Japanese athletes won both the men's and women's wheelchair divisions of the Boston Marathon, in what both runners described as an "emotional" training period that saw a 9.0 earthquake and nuclear disaster devastate Japan in March.
The men's race was even closer than last year, the closest race in a decade. Masazumi Soejima unseated 9-time Boston winner Ernst Van Dyk (South Africa), just as he had in 2007. Soejima is the only man to beat Van Dyk since 2001. Soejima finished in 1:18:50, followed by Australian Kurt Fearnley in 1:18:51 and just a few tenths of a second in front of Van Dyk, also clocking in at 1:18:50.

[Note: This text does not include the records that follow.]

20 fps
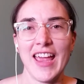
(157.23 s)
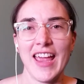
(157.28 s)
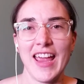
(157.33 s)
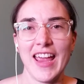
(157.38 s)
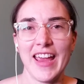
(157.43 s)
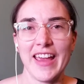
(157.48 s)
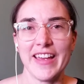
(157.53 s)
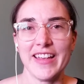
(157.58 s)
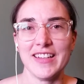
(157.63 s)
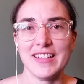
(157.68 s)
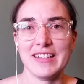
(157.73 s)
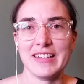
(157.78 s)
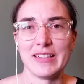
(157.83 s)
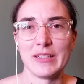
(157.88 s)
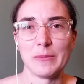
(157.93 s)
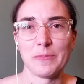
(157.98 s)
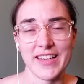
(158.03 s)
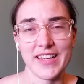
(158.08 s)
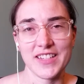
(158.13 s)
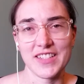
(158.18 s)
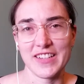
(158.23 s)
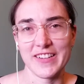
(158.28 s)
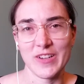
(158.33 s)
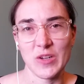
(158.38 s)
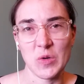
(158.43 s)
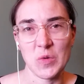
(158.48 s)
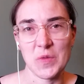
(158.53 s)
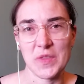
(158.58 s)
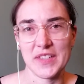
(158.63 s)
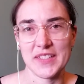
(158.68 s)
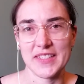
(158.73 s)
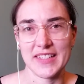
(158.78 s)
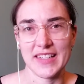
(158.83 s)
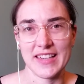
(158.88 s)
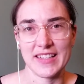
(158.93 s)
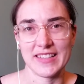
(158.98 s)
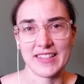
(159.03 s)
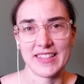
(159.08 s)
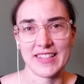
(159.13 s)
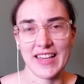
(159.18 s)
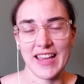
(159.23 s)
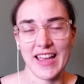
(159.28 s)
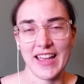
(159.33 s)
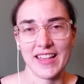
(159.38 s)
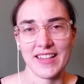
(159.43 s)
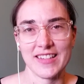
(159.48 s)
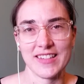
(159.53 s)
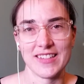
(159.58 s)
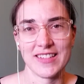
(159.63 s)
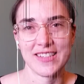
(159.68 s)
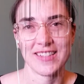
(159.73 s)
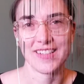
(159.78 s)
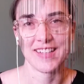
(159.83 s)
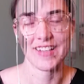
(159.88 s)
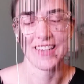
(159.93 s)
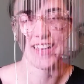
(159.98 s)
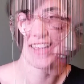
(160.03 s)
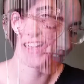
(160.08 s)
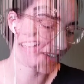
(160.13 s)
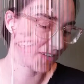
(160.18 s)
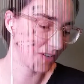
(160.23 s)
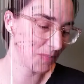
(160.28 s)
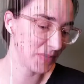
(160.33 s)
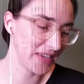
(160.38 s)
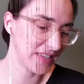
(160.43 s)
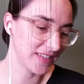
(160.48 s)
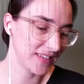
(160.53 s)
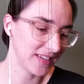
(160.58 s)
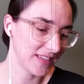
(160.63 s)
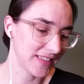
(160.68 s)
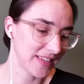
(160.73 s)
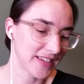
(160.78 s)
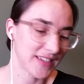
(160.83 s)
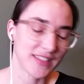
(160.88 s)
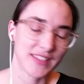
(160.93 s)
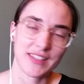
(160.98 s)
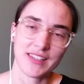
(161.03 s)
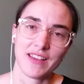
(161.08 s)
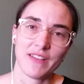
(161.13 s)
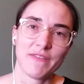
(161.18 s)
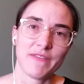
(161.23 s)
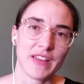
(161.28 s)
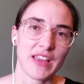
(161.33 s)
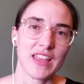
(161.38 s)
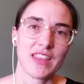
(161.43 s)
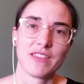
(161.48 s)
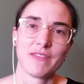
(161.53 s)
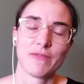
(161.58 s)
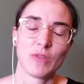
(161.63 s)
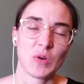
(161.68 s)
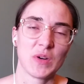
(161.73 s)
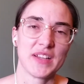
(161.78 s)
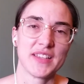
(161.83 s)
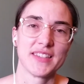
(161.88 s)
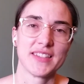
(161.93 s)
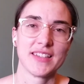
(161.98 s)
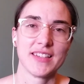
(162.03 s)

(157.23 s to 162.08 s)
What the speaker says: and really get to know the saints and their amazing legacy of faith for us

The men, aided by a strong tailwind, finished 8 minutes faster than 2010, but fell short of Van Dyk's 2004 course record of 1:18:27.
(Above, Tsuchida at the finish; photos by Melanie Lidman)

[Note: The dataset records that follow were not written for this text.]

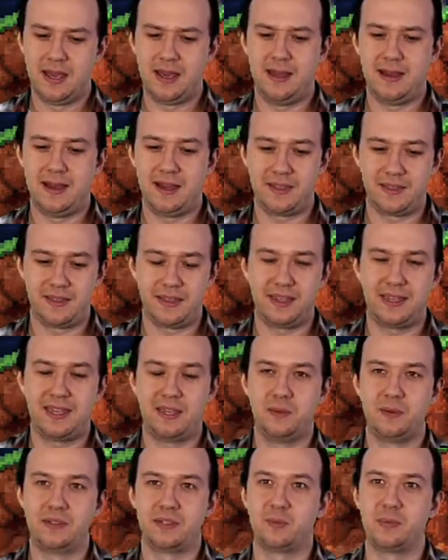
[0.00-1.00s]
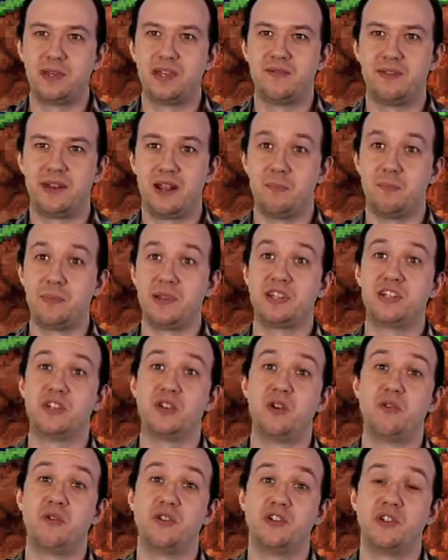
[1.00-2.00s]
I think it was a bit of an
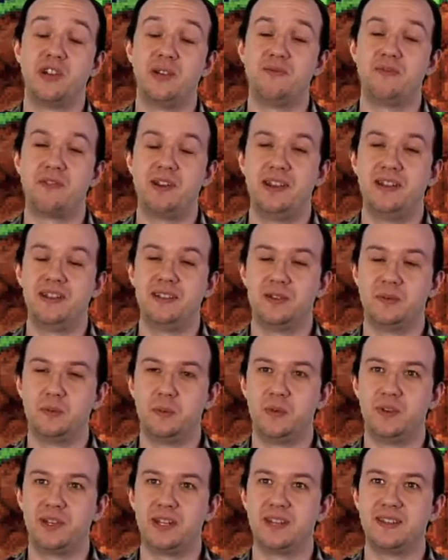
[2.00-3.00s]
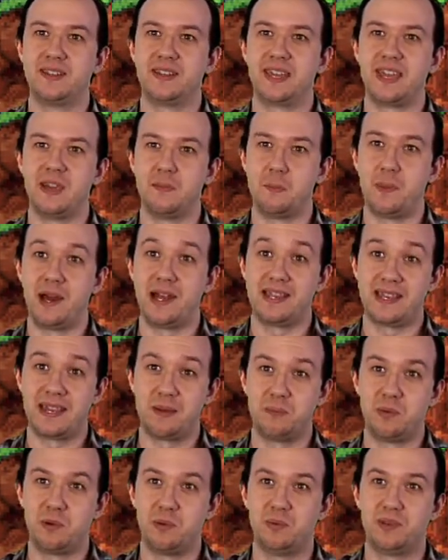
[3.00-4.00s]
ambition or a dream for Andy that one day the game might
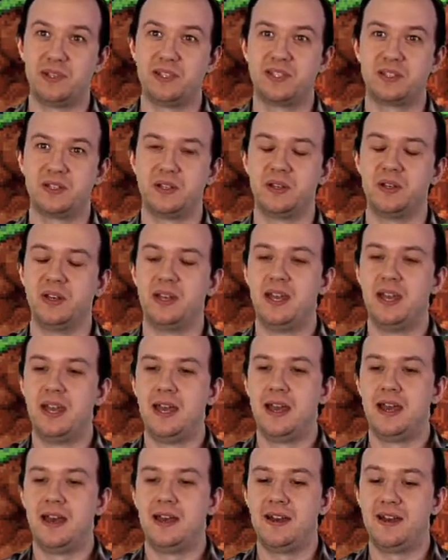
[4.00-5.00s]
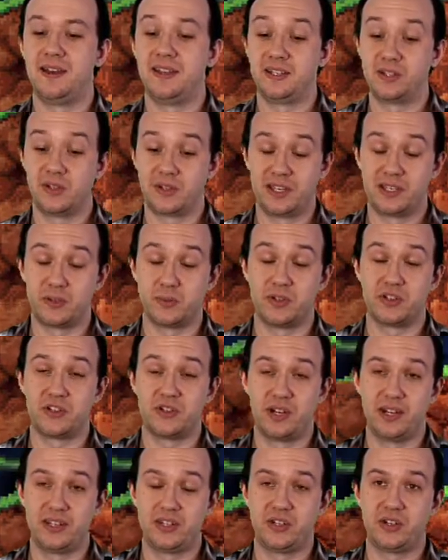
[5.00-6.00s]
get published, so he took it to a
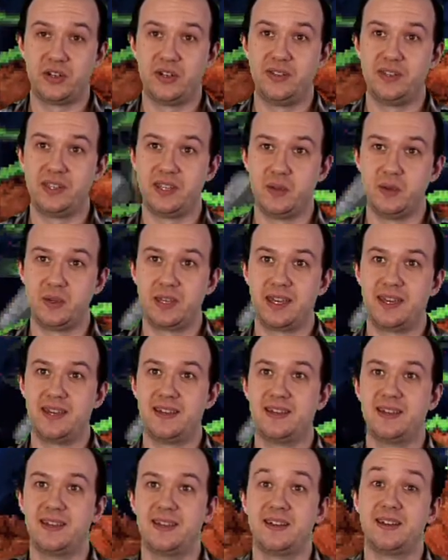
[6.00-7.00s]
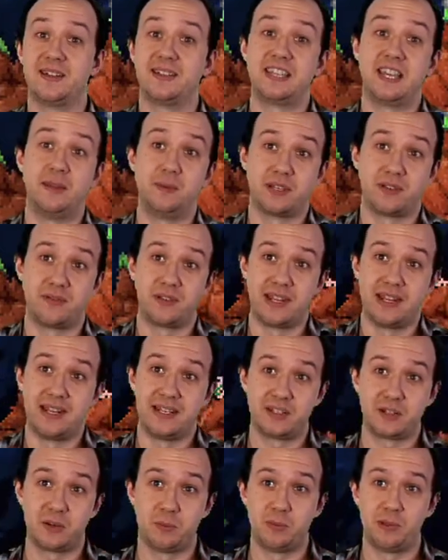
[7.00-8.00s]
trade show in the UK. Team
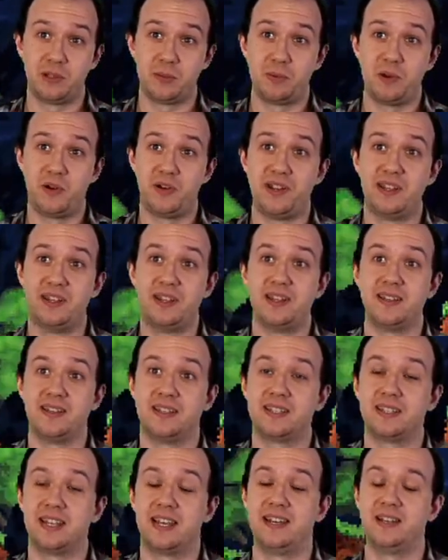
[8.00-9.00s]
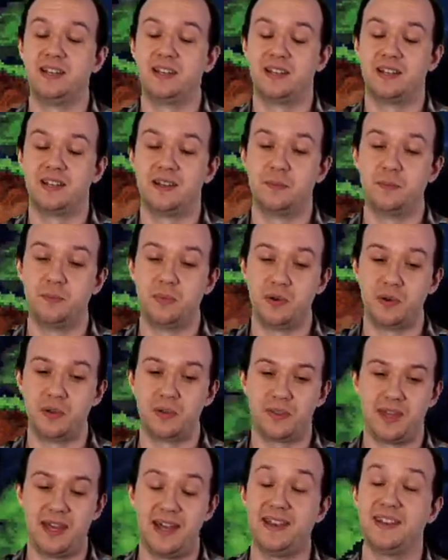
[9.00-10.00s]
17 stumbled upon it and signed
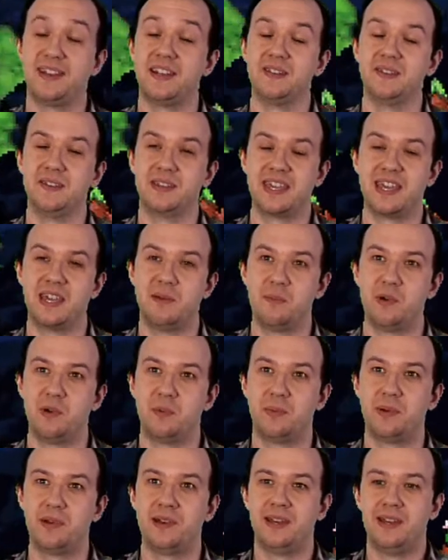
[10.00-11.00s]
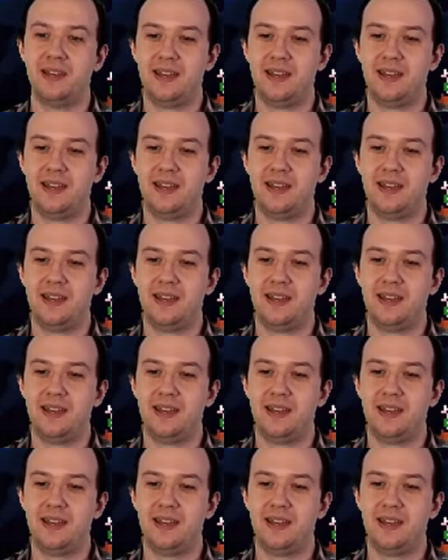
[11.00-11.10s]
both Andy and the game up.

Four-time champion Wakako Tsuchida of Japan won the women's wheelchair division with a time of 1:34:06, nine and a half minutes better than 2010. Tsuchida will need an additional three wins at Boston to catch the winningest female wheelchair athlete, America Jean Driscoll, who won Boston eight times and held the ribbon at the finish line on Monday.
Tsuchida was six minutes ahead of the second- and third-place finishers, Americans Shirley Reilly and Christina Ripp, who finished in 1:41:01 and 1:41:02 respectively.
"This is fantastic," Boston Athletic Assocation senior director Guy Morse told Outside Online at the finish line after Tsuchida crossed. "Nothing surprises me, I know how cometitive they are... I'm sure it's more meaningful [this year], it's part of the motivation that has them pushing a little harder."
Immediately following the race, Tsuchida said she was "overwhelmed by support" in the past month. "I wanted to do well for everyone, especially back in Japan," she said.Tsuchida's training was interrupted by the earthquake, forcing her to travel to three different regions in Japan in the six weeks before the race to complete her training.
Soejima, who wore a sticker with the words "strength and courage," said he wore it for the country and also for himself. "Boston's always close to my heart, it's my favorite race," he said. "I wanted to try hard this year especially, to do well for my country," he said.